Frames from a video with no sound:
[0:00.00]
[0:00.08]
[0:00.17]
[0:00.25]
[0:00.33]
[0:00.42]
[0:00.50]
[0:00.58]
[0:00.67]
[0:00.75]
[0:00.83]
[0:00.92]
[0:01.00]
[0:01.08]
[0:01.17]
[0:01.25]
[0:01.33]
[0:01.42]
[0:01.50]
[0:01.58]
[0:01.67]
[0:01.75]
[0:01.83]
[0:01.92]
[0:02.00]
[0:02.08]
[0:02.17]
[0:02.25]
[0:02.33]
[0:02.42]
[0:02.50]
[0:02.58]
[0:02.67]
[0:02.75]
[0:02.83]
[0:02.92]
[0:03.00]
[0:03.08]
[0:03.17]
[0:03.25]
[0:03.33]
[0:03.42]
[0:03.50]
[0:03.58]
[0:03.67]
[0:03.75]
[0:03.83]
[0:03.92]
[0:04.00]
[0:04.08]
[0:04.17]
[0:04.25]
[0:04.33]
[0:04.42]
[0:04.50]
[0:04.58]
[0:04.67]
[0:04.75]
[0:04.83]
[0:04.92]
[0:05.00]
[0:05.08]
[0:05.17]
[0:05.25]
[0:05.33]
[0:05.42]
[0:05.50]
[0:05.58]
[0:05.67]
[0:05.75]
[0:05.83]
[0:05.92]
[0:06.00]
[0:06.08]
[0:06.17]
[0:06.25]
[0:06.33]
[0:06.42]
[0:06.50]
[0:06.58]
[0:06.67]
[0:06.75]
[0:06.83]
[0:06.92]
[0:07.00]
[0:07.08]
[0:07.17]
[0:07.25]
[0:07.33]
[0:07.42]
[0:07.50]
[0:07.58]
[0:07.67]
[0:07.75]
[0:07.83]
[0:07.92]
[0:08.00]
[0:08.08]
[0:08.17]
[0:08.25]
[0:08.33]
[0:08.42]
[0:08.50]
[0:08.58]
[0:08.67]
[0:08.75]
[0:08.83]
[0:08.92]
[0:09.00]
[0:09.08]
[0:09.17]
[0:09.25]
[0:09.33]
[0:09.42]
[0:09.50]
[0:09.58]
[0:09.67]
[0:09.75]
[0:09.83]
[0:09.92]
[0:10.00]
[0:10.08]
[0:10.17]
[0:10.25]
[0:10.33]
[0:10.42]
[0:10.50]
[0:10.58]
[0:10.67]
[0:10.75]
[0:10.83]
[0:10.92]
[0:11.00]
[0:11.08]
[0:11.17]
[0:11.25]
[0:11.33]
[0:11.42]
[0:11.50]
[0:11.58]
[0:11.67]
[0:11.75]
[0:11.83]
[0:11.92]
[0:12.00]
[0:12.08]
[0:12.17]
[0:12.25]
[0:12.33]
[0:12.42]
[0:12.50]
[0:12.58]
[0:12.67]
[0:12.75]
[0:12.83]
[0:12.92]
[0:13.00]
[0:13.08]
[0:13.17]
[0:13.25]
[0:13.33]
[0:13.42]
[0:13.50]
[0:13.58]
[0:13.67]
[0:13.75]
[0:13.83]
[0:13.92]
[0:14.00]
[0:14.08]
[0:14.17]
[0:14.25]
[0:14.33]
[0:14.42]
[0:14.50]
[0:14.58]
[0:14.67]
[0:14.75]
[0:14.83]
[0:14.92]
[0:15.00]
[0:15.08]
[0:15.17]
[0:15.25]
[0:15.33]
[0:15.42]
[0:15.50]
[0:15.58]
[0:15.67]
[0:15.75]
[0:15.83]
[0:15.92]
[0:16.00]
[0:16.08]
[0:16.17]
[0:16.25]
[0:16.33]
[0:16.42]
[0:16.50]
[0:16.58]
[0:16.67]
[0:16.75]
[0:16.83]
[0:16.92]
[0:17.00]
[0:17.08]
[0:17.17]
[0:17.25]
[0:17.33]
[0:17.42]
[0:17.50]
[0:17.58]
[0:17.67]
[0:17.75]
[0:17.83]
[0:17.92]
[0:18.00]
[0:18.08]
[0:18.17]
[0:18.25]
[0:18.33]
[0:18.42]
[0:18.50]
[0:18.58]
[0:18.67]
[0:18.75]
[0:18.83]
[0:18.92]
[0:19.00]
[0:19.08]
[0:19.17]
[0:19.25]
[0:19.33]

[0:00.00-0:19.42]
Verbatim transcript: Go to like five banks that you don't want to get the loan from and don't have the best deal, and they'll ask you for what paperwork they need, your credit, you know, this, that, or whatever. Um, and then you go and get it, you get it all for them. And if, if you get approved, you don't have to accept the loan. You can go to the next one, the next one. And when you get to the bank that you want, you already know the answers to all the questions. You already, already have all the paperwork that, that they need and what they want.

=====

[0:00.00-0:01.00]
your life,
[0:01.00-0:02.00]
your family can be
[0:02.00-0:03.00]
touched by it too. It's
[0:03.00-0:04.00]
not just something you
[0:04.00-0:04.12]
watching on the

=====

→ What is expected
Using the entries above, determine how many lines include the string "from" and write only that number.

→ Written answer
2